## PROBLEM
Set down each entry below exactly as written, keeping the pictures out.

## INPUT DATA
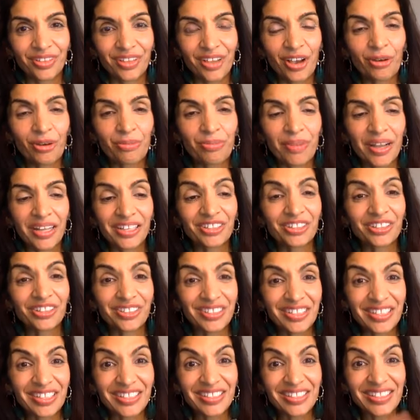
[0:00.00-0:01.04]
oh my
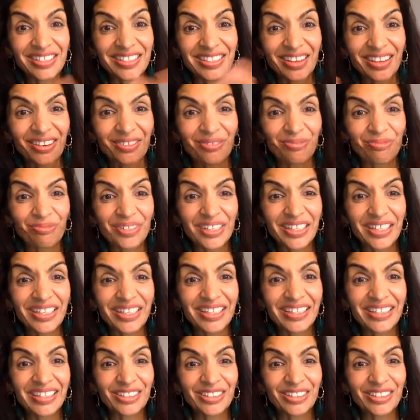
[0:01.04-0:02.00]
goodness, we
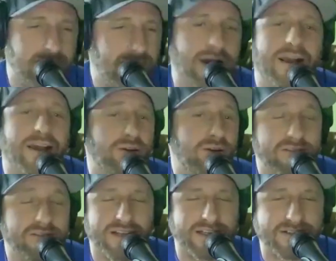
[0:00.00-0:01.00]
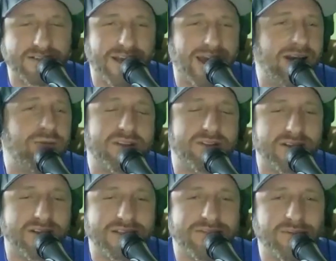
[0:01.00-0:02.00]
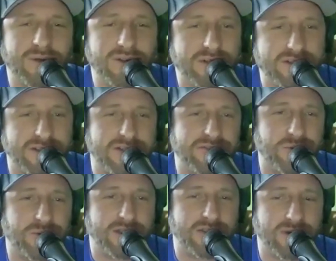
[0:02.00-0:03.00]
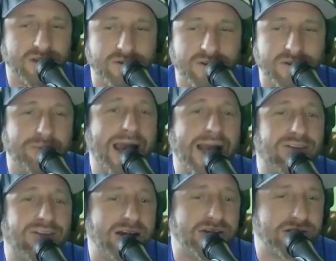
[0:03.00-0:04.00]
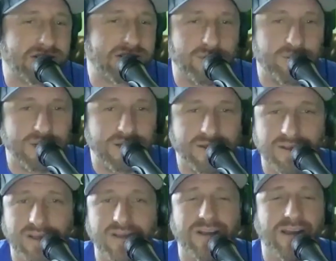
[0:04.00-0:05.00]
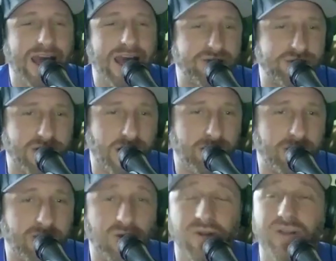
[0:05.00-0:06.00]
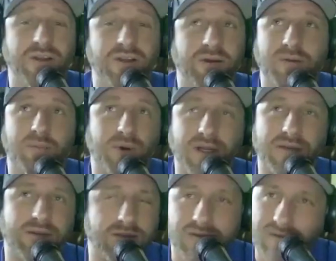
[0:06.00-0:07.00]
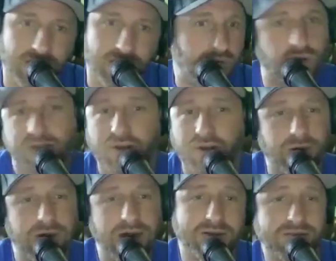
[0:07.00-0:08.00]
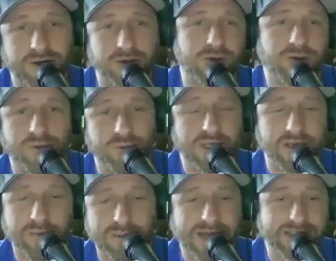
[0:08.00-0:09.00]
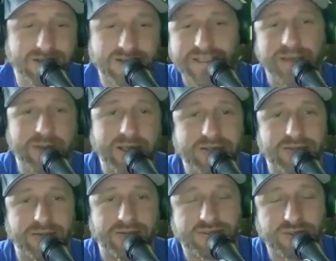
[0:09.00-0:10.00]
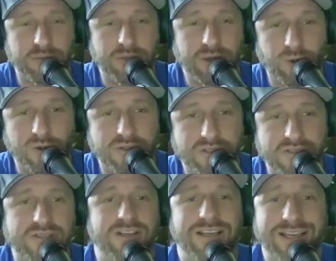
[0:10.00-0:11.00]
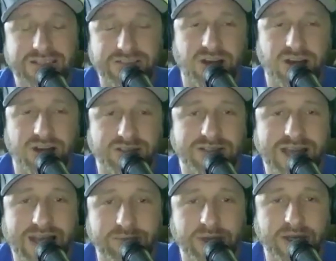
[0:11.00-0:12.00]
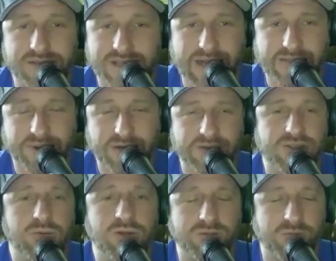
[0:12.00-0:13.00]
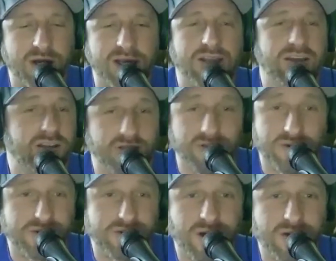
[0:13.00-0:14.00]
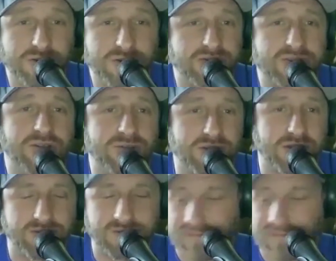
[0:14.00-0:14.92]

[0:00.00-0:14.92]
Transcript: I don't even, like I said, I don't think that's even realistic in 2023. The backlash is going to be astronomical, but let's go around in a circle and we come back to the same answer. There's too many horses. It's costing taxpayers too much money. There's a logical solution.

## RESPONSE BOX
[0:00.00-0:01.04]
oh my
[0:01.04-0:02.00]
goodness, we
[0:00.00-0:01.00]
[0:01.00-0:02.00]
[0:02.00-0:03.00]
[0:03.00-0:04.00]
[0:04.00-0:05.00]
[0:05.00-0:06.00]
[0:06.00-0:07.00]
[0:07.00-0:08.00]
[0:08.00-0:09.00]
[0:09.00-0:10.00]
[0:10.00-0:11.00]
[0:11.00-0:12.00]
[0:12.00-0:13.00]
[0:13.00-0:14.00]
[0:14.00-0:14.92]

[0:00.00-0:14.92]
Transcript: I don't even, like I said, I don't think that's even realistic in 2023. The backlash is going to be astronomical, but let's go around in a circle and we come back to the same answer. There's too many horses. It's costing taxpayers too much money. There's a logical solution.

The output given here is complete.